Signs of Breast Cancer with Emma McKinnell
Know your breasts, monitor them regularly for changes, and if you have any concerns at all get them checked.
That's the key message from PA Hospital (PAH) breast cancer clinical nurse consultant Emma McKinnell (right) who has over two decades of experience in breast cancer oncology. Though time and research have led to improved treatments and increased survival rates, breast cancer is still expected to be diagnosed in more than 20,000 Australians this year making the message of awareness still crucially important.
"For me, it's about encouraging people to think more about breast awareness, rather than just, a lump, and knowing what your breasts are normally like if you look in the mirror, as well as how they feel - is anything different? Does it look different? Is the skin different," Emma said.
"It can be as subtle or as simple as a small indentation on the side of the breast, and not necessarily a specific lump, but can be a number of other changes. And, if you're concerned about it, it doesn't go away, go and get it checked out.
"If you're worried after you have seen your doctor, you can ask for a review with a different GP, or speak to BreastScreen to discuss imaging if you are in your 40's – you may also need a medical review if you have symptoms."
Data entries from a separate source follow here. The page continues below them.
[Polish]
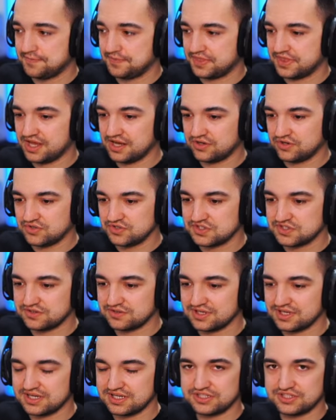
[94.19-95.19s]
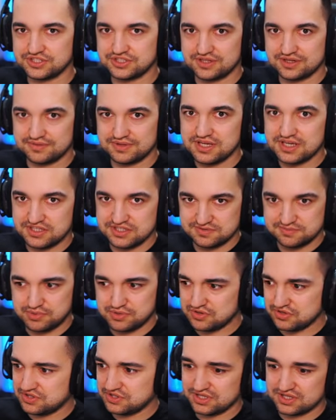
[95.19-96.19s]
Na konsolach, czy no, na
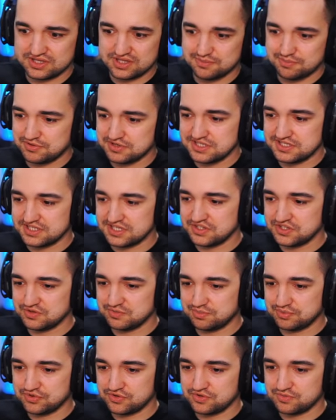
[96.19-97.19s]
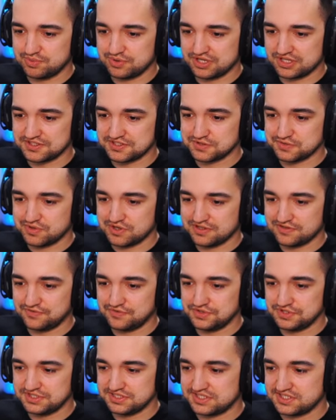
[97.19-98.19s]
Xboxie, na PlayStation ponoć bardzo
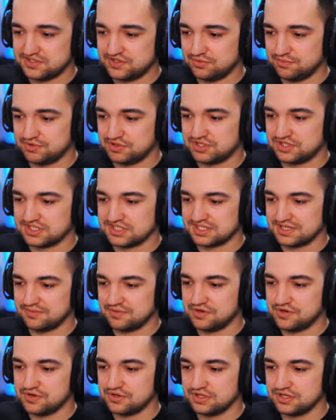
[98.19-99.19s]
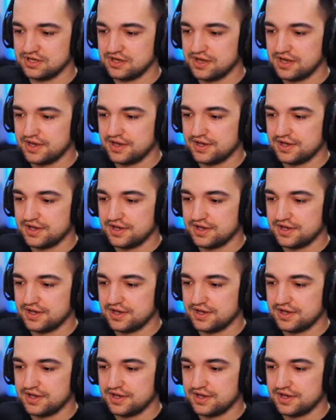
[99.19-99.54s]
łatwo jest zdobyć te samochody,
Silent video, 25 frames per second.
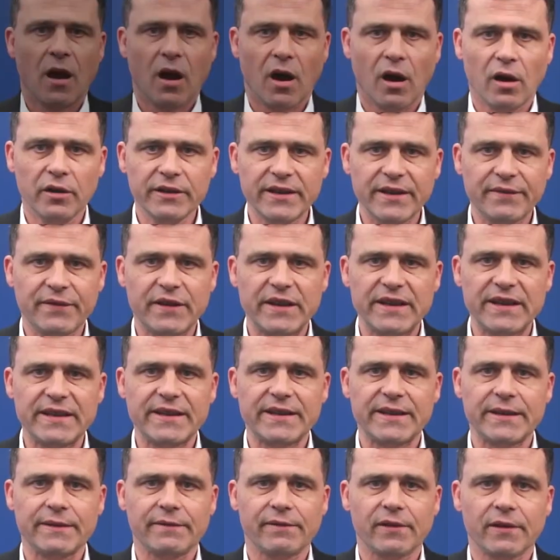En
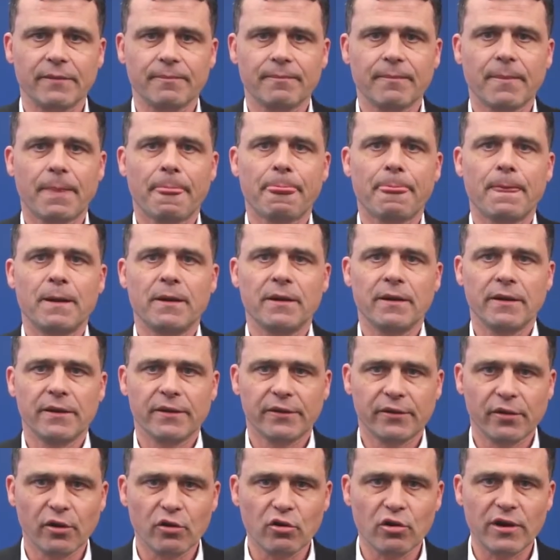définitive,
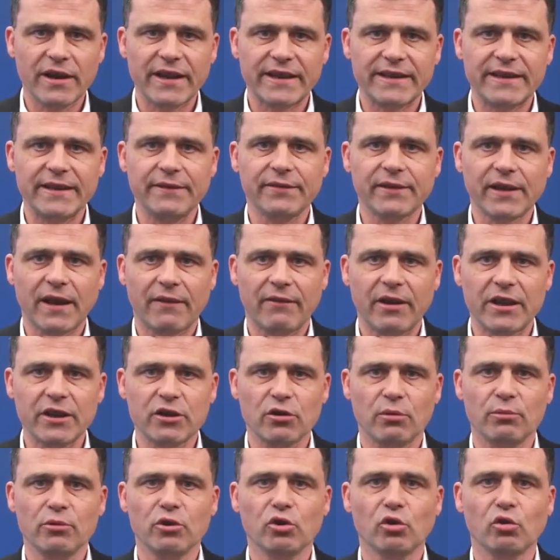ce collectif travaille
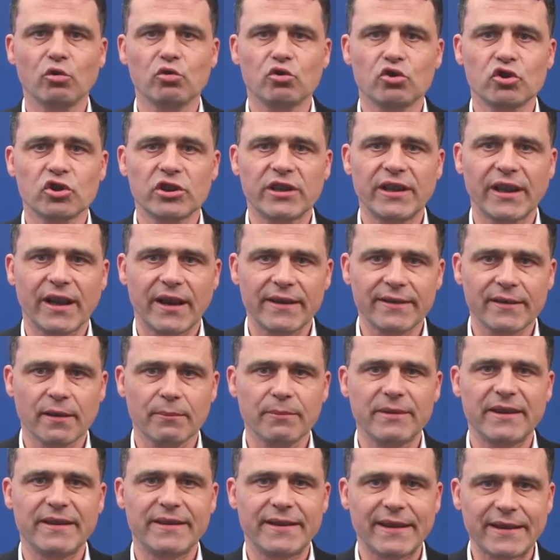comme une ruche qui
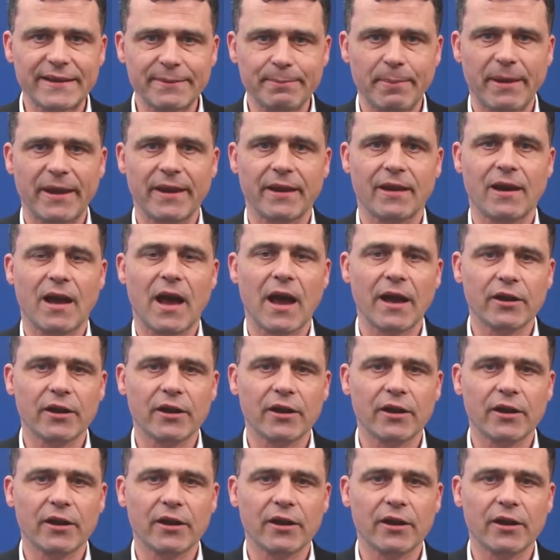rassemble des experts,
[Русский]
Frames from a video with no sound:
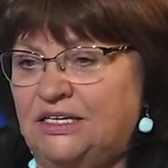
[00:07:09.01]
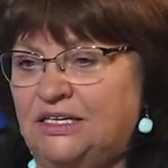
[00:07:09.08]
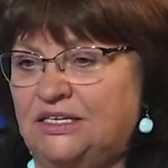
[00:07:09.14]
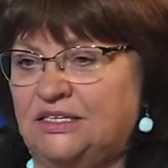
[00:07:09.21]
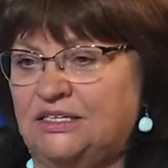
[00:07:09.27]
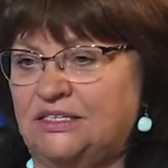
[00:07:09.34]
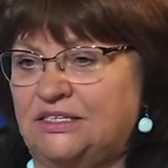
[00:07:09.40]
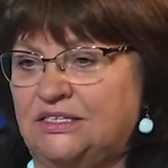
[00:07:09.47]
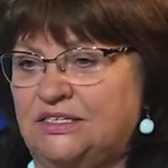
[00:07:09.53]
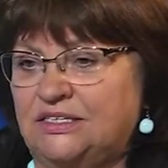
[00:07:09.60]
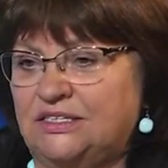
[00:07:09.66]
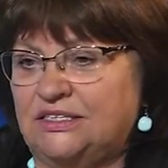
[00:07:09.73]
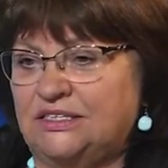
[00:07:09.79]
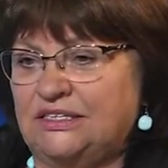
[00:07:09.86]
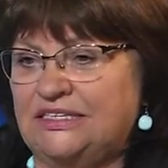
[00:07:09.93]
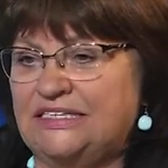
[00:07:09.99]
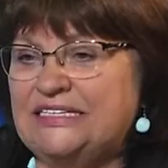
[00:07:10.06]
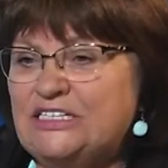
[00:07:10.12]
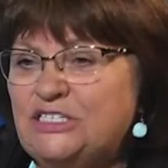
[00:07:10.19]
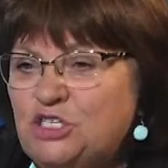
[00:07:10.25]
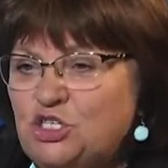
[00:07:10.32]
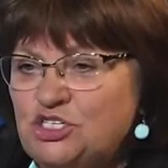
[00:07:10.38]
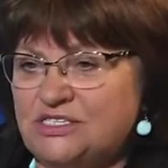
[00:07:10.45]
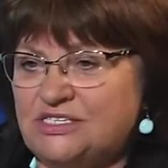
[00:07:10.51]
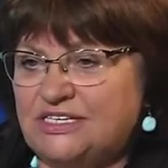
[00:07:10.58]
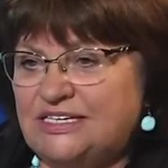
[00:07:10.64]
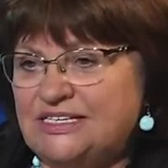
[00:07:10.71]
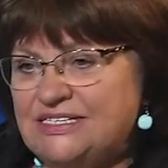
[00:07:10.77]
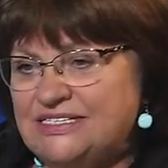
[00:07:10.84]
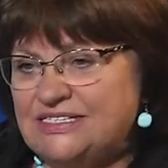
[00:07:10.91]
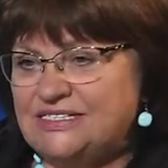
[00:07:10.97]
э,
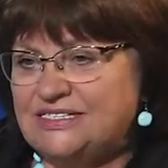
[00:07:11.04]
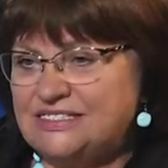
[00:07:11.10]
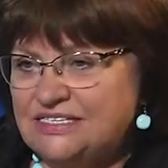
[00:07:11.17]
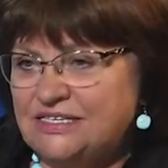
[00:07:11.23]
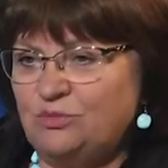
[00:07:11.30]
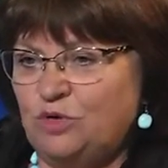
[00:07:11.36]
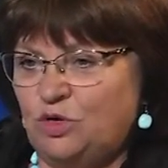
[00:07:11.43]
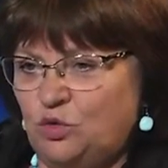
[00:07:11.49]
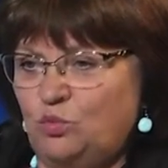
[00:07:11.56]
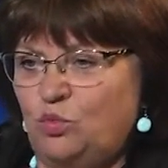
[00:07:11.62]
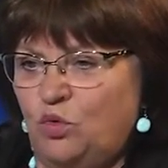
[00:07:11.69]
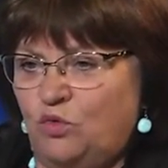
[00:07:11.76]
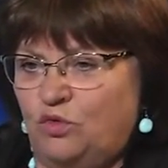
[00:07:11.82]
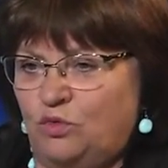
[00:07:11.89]
генетическая система любого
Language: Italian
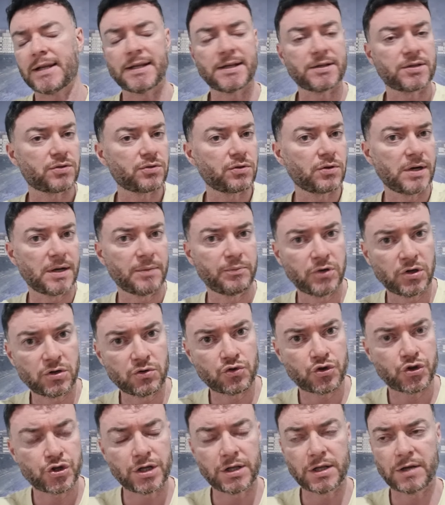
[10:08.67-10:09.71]
Adesso con la buona
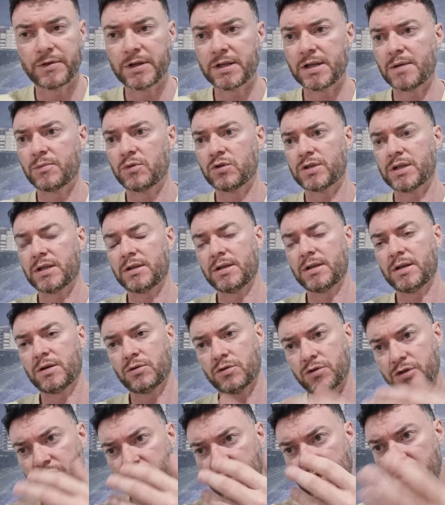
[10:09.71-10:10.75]
uscita vediamo se De
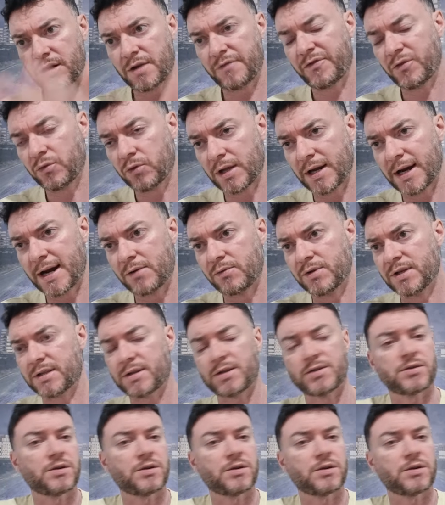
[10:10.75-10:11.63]
Rossi rifiuterà questi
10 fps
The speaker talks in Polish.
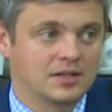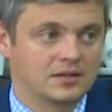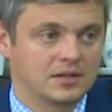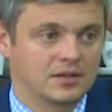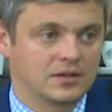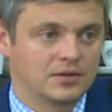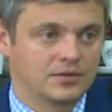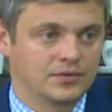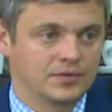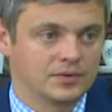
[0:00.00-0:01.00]

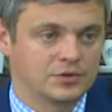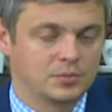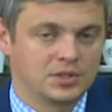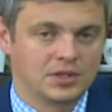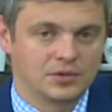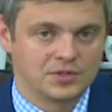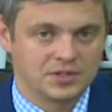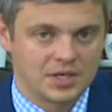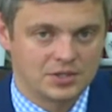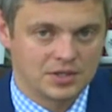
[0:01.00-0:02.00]
dlatego y, żeby nie
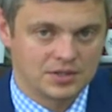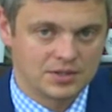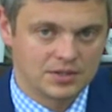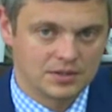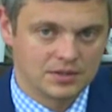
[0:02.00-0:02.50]
odstraszać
Though age is always a factor in diagnosing breast cancer due to the density of breast tissue, women should still be checking their breasts regularly for any changes and ensure they are attending for routine breast screening from 50 (although you can attend for mammograms at Breast Screen Qld in your 40's).
"Certainly, from 45 onwards, they should be more breast aware but as I say, it can be applied to any age. I do have patients that are younger than 40 who have breast cancer."
Emma said the awareness message should also be heeded by men, as breast cancer is also something, though in relatively small numbers, that can be diagnosed in men.
"I've got a few male patients, with breast cancer, who've had treatment. There can be a stigma about it can't happen to men and so they delay presentation. Numbers are small, and there can be a genetic element to it, but if men notice something different, they need to see their GP."
Emma said increased public awareness campaigns such as the PA Research Foundation's Project Pink campaign have thankfully led to more people surviving post-diagnosis, a positive trend which has also been aided by research.
"We are diagnosing people earlier, with factors such as screening and increased breast awareness improving over the years – also, treatments and the way we manage breast cancer has changed and dependent on type we're able to target very specific things," she said."There are a number of factors, and even in patients with metastatic or secondary disease, treatments have come on amazingly."
Importantly, the sooner a potential cancer is diagnosed and treated, the lower the chances it has of spreading to vital organs.
"If you find something and it's different, go to see somebody and get checked out, although there's a lot that comes along with that decision - fear of what it's going to be, and people will sometimes avoid going, because they are afraid of the worst," Emma said.
"But if we find things early, we can more often than not do something about it."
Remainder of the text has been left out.